The analogies (noted once to me by Eric Schliesser and, as far as I know, never really thematized – but I would be most grateful for any references) do matter for me both historically (as parallels in what was happening in – largely Anglo-American – philosophy and economics in the last century) and systematically (in teaching us what kind of knowledge mainstream economics and analytical philosophy were and, to some extent, continue to be).

Meanwhile, along with and after McCumber’s book, a number of important studies emerged – such as Steve Fuller’s portrayal of Thomas Kuhn as a Cold warrior; George Reisch’s analysis of the formalization happening in the postwar American philosophy of science; or Joel Isaac’s detailed and fascinating story of Donald Davidson’s entanglement with Patrick Suppes and other economists and decision theorists. Philosophy, along with behavioral sciences, economics, and operations research, has thus taken its place in the thick historical narratives documenting the shift to a more applied (but not pragmatist!) and, at the same time, more formalized, rule-based, algorithmically oriented kind of knowledge. This shift involved, among many other things, the move away from humanities (broadly conceived) in search for transparent and universally comparable knowledge regime following a ‘tool shock’ (Isaac, again).

Now, is there any sense in juxtaposing analytical philosophy and mainstream economics? Apart from some obvious thematic overlaps – such as, in the case of Davidson and Suppes, value and action theory – there are general aspects worth thinking about. I would tentatively call them three universalisms and I’d abstain, on purpose, from any strict separation between internalist and externalist perspectives. Of course one can find a lot, a lot of counterexamples, but what I sketch here are just general tendencies, to be beaten only by equally general and more plausible ones. It’s not a comprehensive history, it’s a perspective that might help illuminate the history and sociology of the economics and philosophy professions.

The first kind of universalism is fairly obvious: both disciplines value universal knowledge, they clearly prefer generalizations over historical situatedness, abstraction over the entanglement into cultural contexts, and formalized reproducible truths supported by the hard data over the relativisms of interpretation. One could elaborate, but I’d just leave it here.

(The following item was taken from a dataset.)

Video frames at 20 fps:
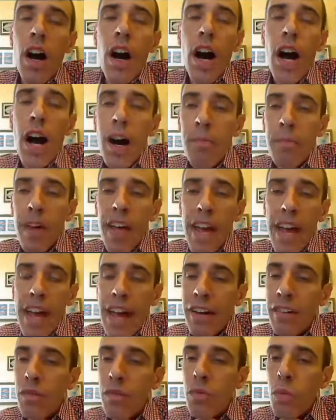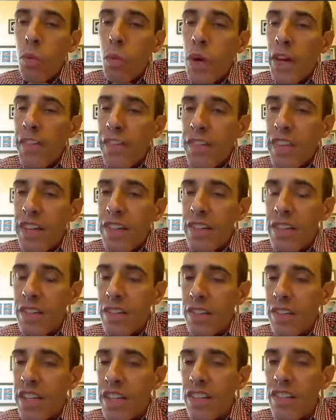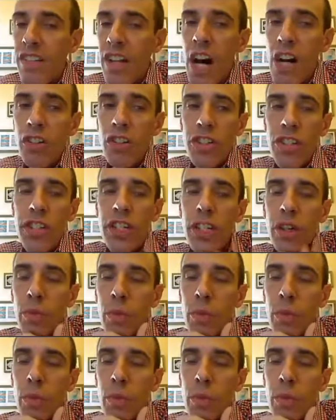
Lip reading: And with this knowledge here,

The second universalism is mostly rhetorical, and perhaps could be found in other disciplines, too. It consists in colonizing the words and continuously reproducing the pars pro toto trope, with certain type of economics suddenly becoming the whole of economics, with certain type of philosophy suddenly representing the whole of philosophy (even Isaac could not avoid this), and with an extremely tough and protective boundary work (see, e.g., Tiago’s important paper on that).

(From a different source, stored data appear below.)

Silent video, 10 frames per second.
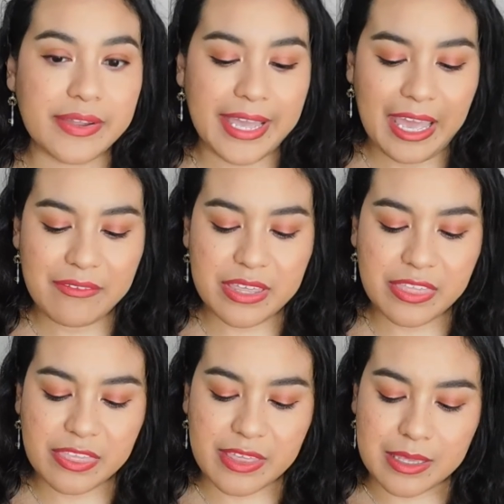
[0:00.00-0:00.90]
heavy
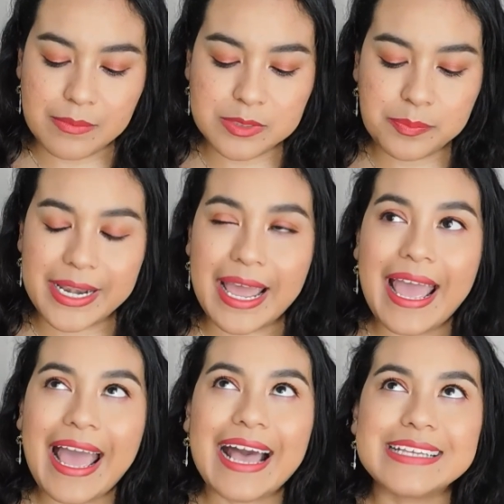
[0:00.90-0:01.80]
themes, but
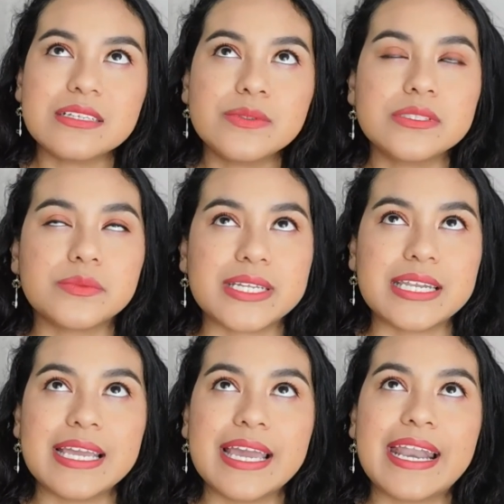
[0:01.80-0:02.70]
as I was
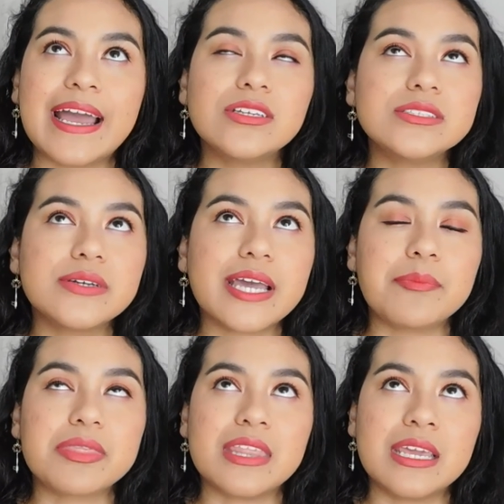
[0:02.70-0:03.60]
reading it, I also
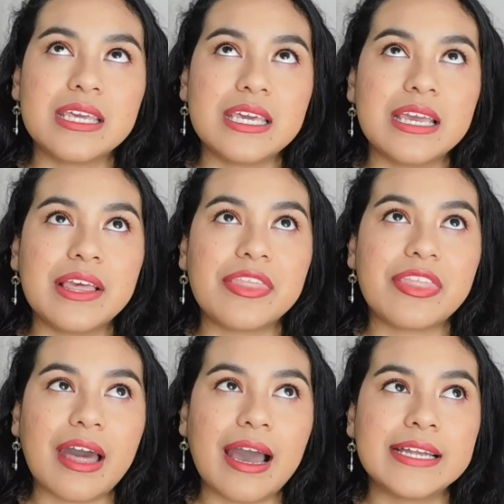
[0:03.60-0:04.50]
kept thinking
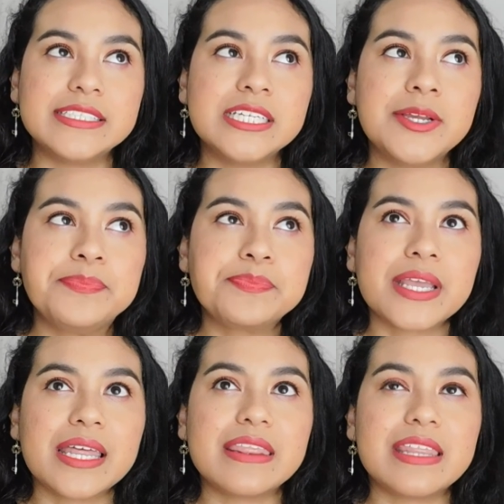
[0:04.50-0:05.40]
that
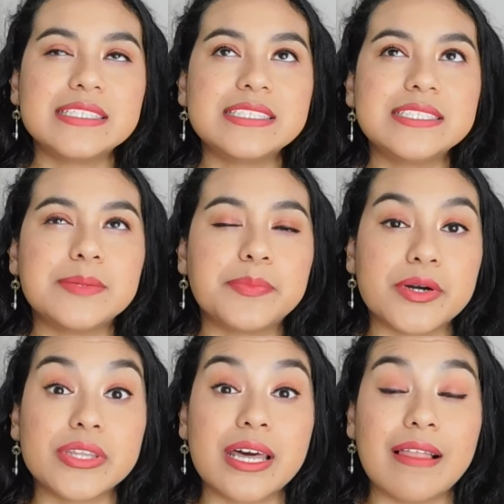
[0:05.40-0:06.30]
this is a
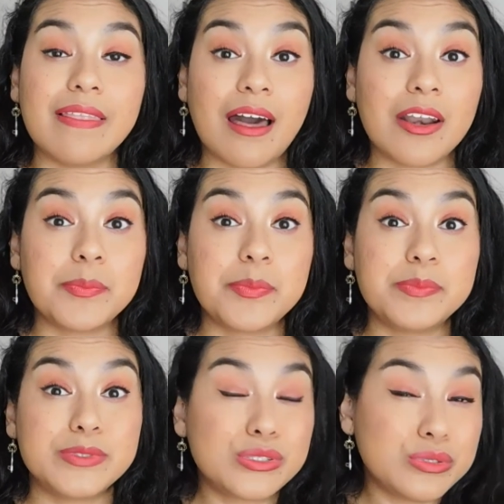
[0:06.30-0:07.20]
book that a lot of
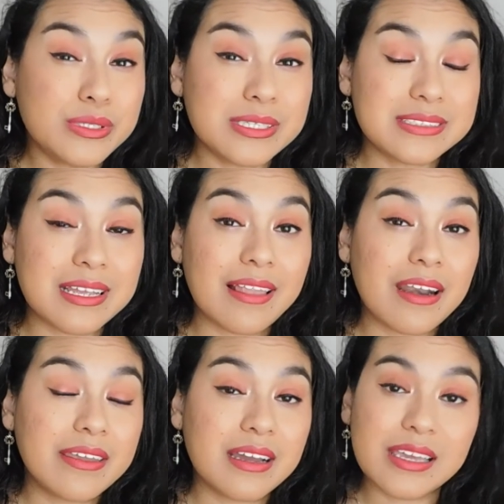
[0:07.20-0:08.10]
students, a
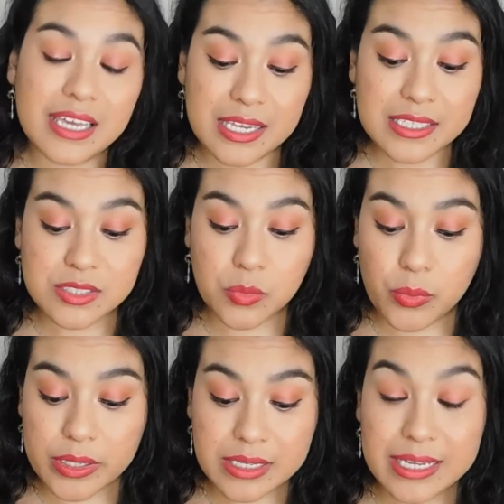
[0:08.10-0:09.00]
lot of young kids
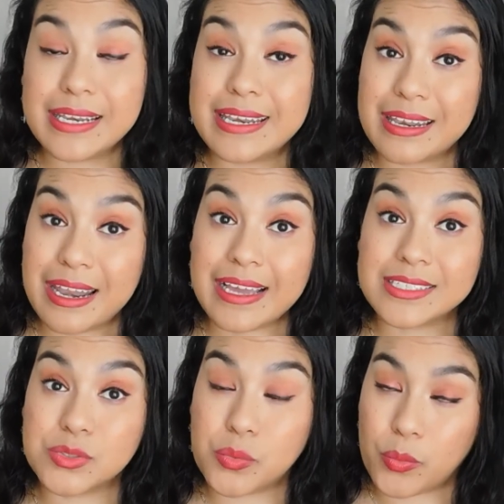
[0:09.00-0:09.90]
will
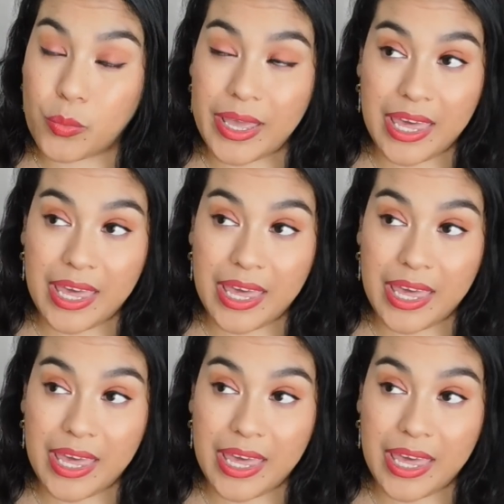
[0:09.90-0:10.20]
connect with.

The third universalism consists in a democratic and inclusive nature of both communities. We know it can be a spurious effect, we know that status and prestige play a role everywhere in the academia, and still, in contrast with heterodoxy and continental philosophy very much centered around ‘big’ figures, dead or alive, we cannot ignore the salience of the collective and collaborative nature of the profession on the other side (just think of the increasing population of Daron Acemoglu’s co-authors). In mainstream economics and analytical philosophy, the thinkers and poetic geniuses make way ‘to humble, competent people, on a level with dentists,’ most problems are technical, and the solutions are near at hand. But this makes any exception, any unusual constellation, any identity shift even more interesting, both sociologically and in terms of intellectual history.